[[ Dataset content open ]]
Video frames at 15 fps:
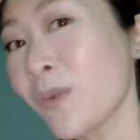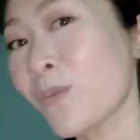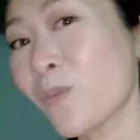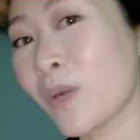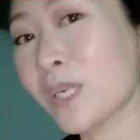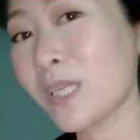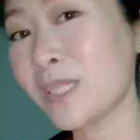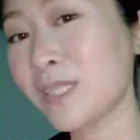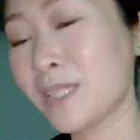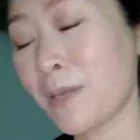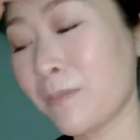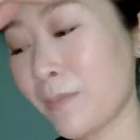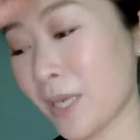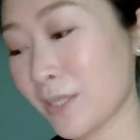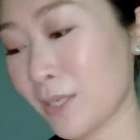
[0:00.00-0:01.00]
wanted some
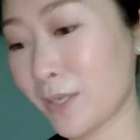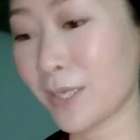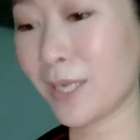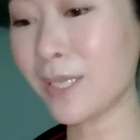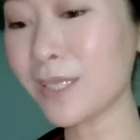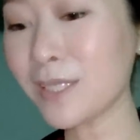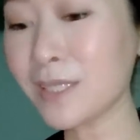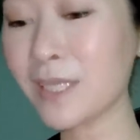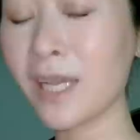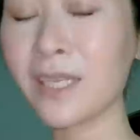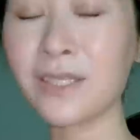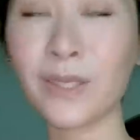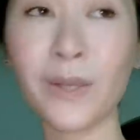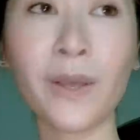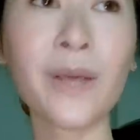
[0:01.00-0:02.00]
McDonald's.
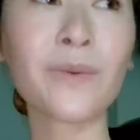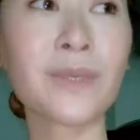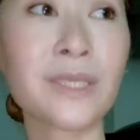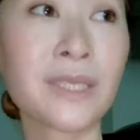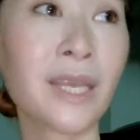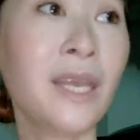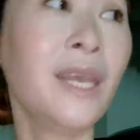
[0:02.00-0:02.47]
So I was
[[ Dataset content closed ]]
Problem -
Pictures stay out; the data above is to be returned exactly.

Response below -
Video frames at 15 fps:
[0:00.00-0:01.00]
wanted some
[0:01.00-0:02.00]
McDonald's.
[0:02.00-0:02.47]
So I was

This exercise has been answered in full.